Me -  "The same? So you found the CD, the doctor looked at it and said it hasn't change? When someone called after receiving the report I was told it was better."

OP - "No, it hasn't changed."

Me - "But, after 3 weeks of antibiotics, when I saw the CAT scan, it looked better than before, and the report said it was better."

OP - "This is what the doctors said. 'The infection is clearing,' so nothing has changed."

Me - "You are telling me it is the same and you are telling me it is better.  Which is it?"

OP - "I'll let you talk to someone in the back."

Person Earning Her Salary - "The doctor looked at the CAT scan and the infection is much better than before.  You don't need to do anything else unless you begin to have problems down the road."

Sigh……….   I hung up the phone, not relieved that the sinus infection was better, but amazed that ding-dongs are still holding down jobs.  With the current unemployment rate, this physician could probably get someone with a  PhD in communications to answer the phone for him. Someone who can charm the public, or at least give a sensible response to a question.  But, no, he's still got Ding Dong dealing with his public.

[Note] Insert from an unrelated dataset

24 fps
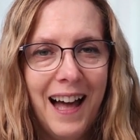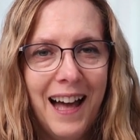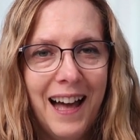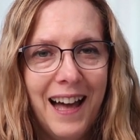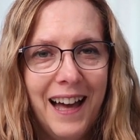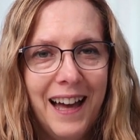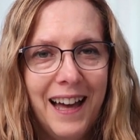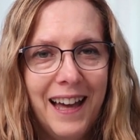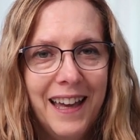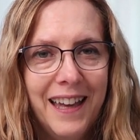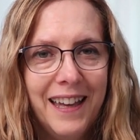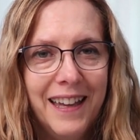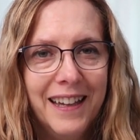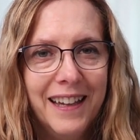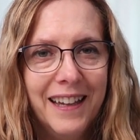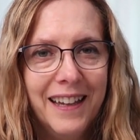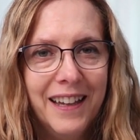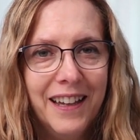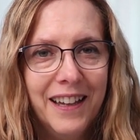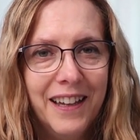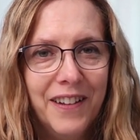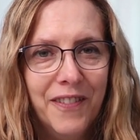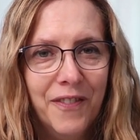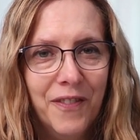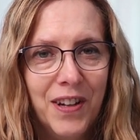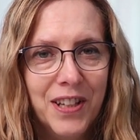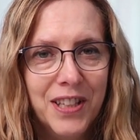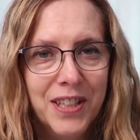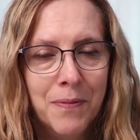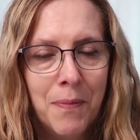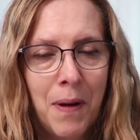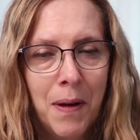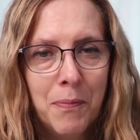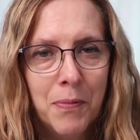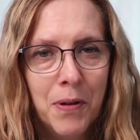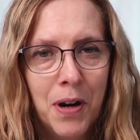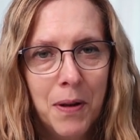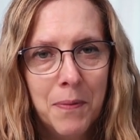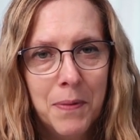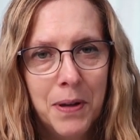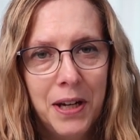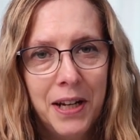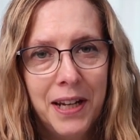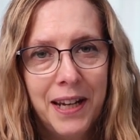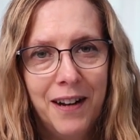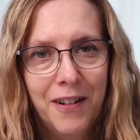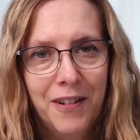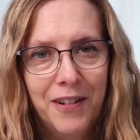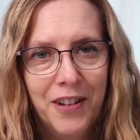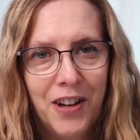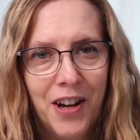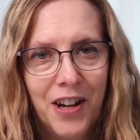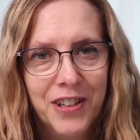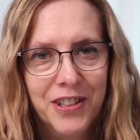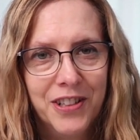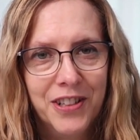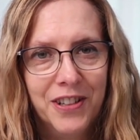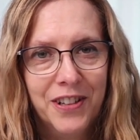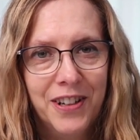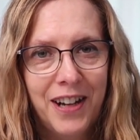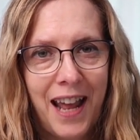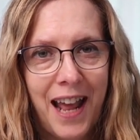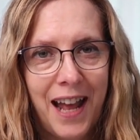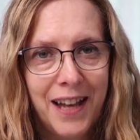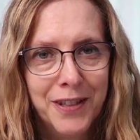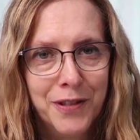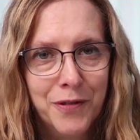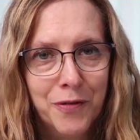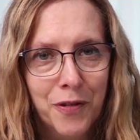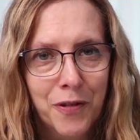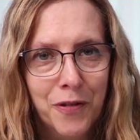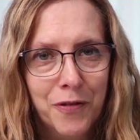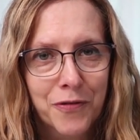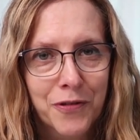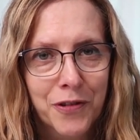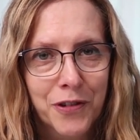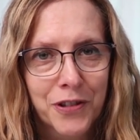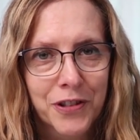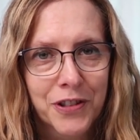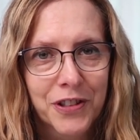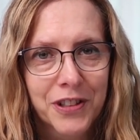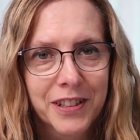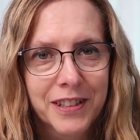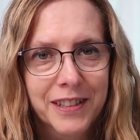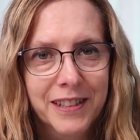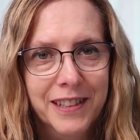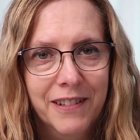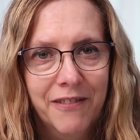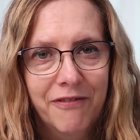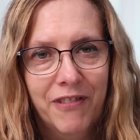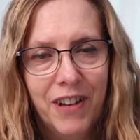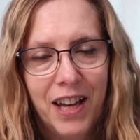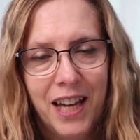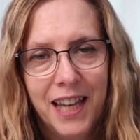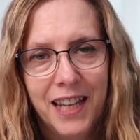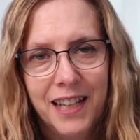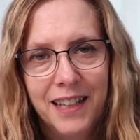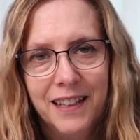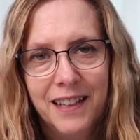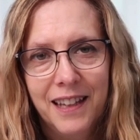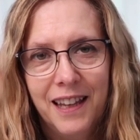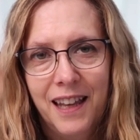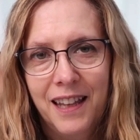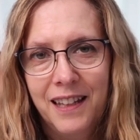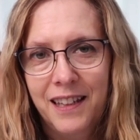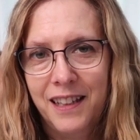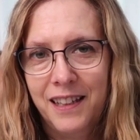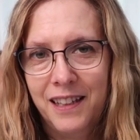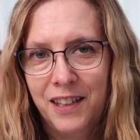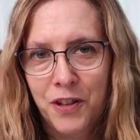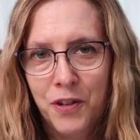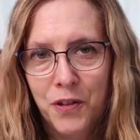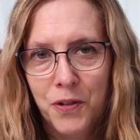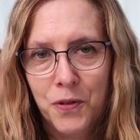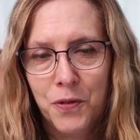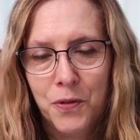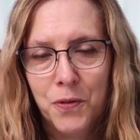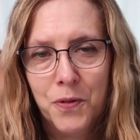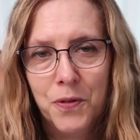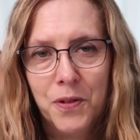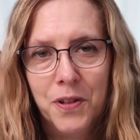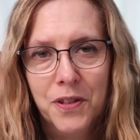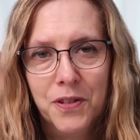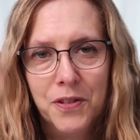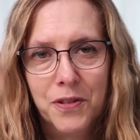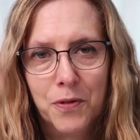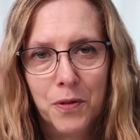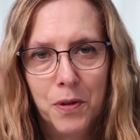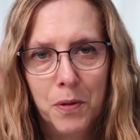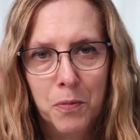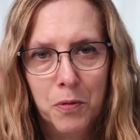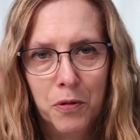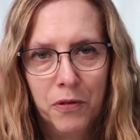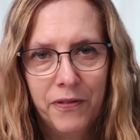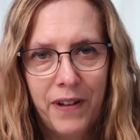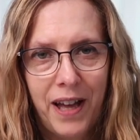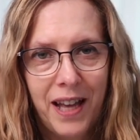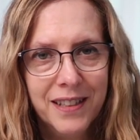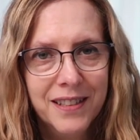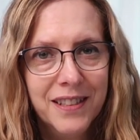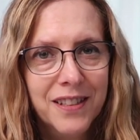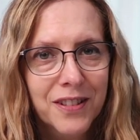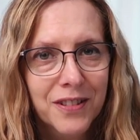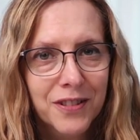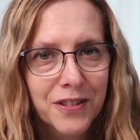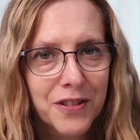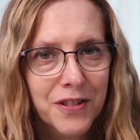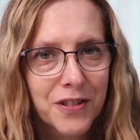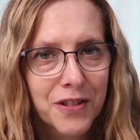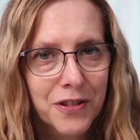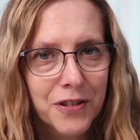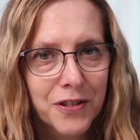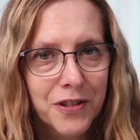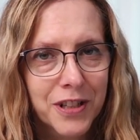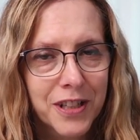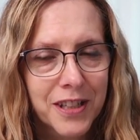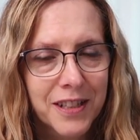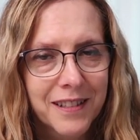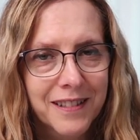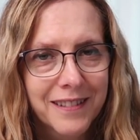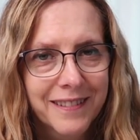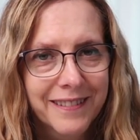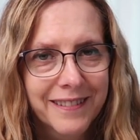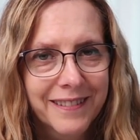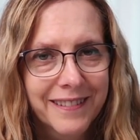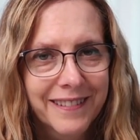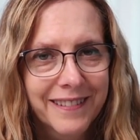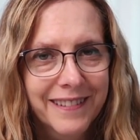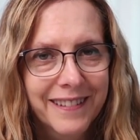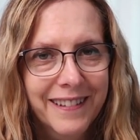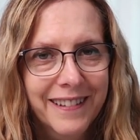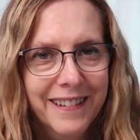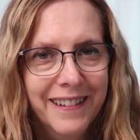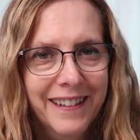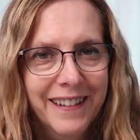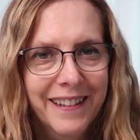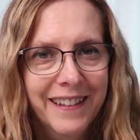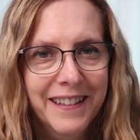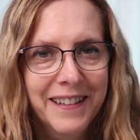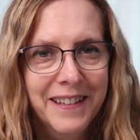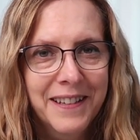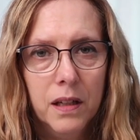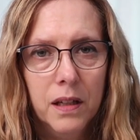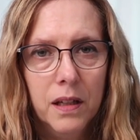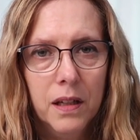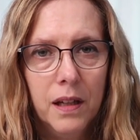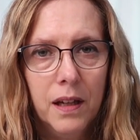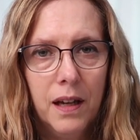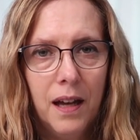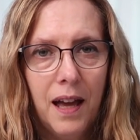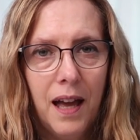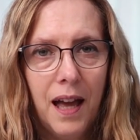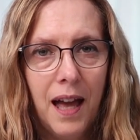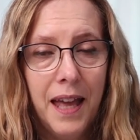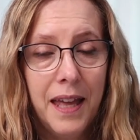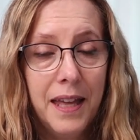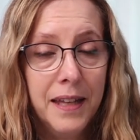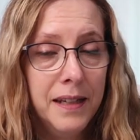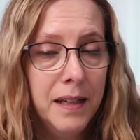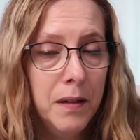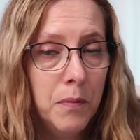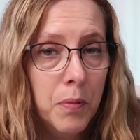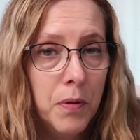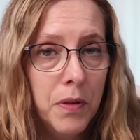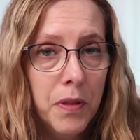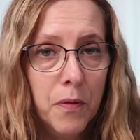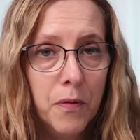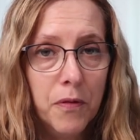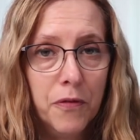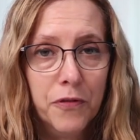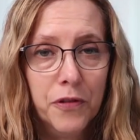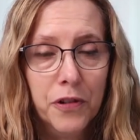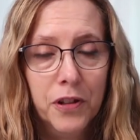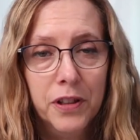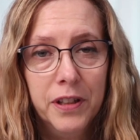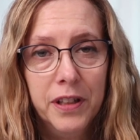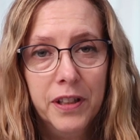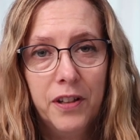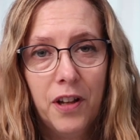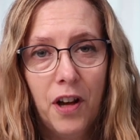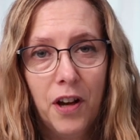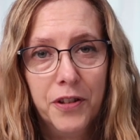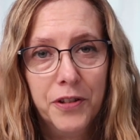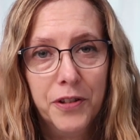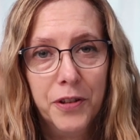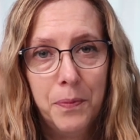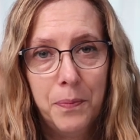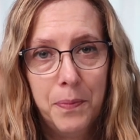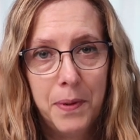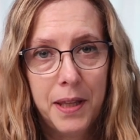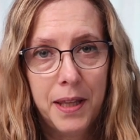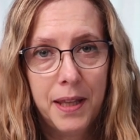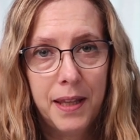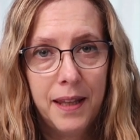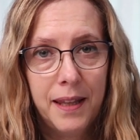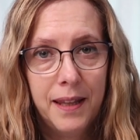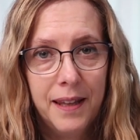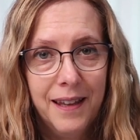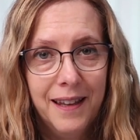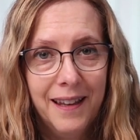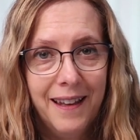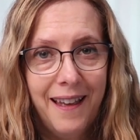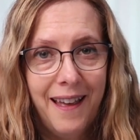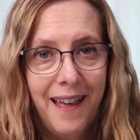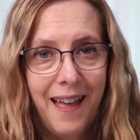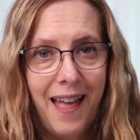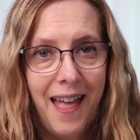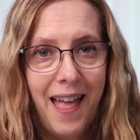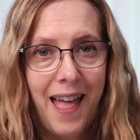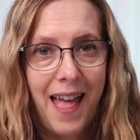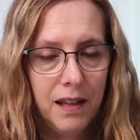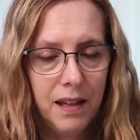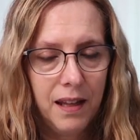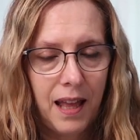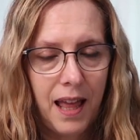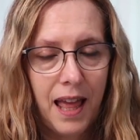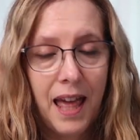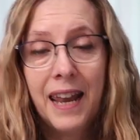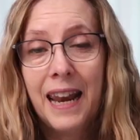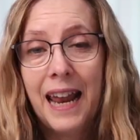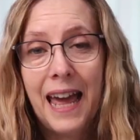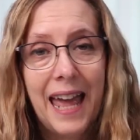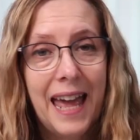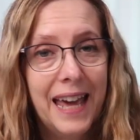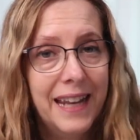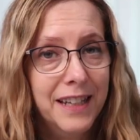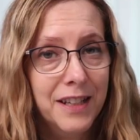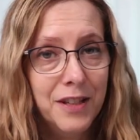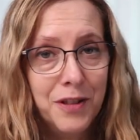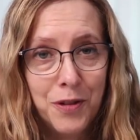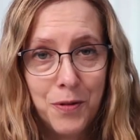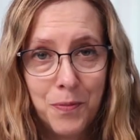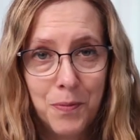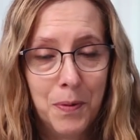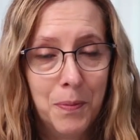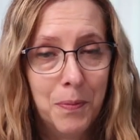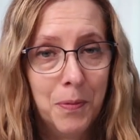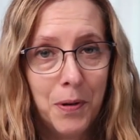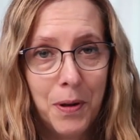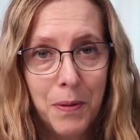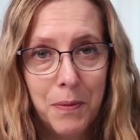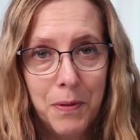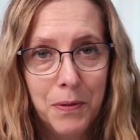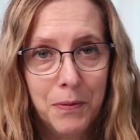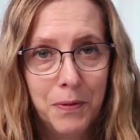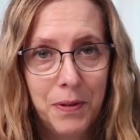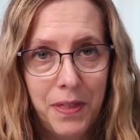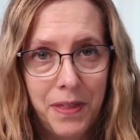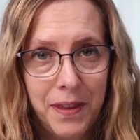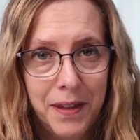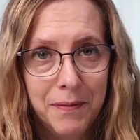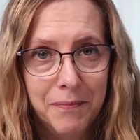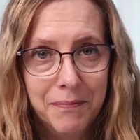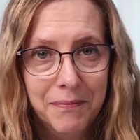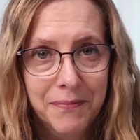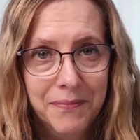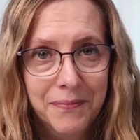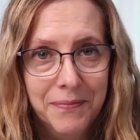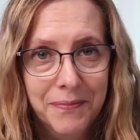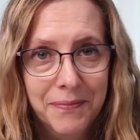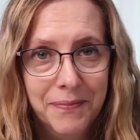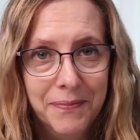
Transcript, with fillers: I went to my primary care doctor and asked for a referral to find a new cerebrovascular surgeon. I ended up with a referral to Dr. P, and I had a Zoom appointment with him.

Maybe its just me, but I tend to think you should treat people with respect and that people dealing with the public should have some common sense and a slice of personality. I'm running into too many people (ouch - mostly women) who seem so miserable or inept, I think the kindest thing would be to relieve them of their current jobs and hire someone who is happy to be working with the public.

Life is short.  Too short to either work in a job that makes you miserable or to have someone working for you that is unhappy or a ding-a-ling. And, with so many people actively looking for work I'm amazed with the people actually draw a paycheck!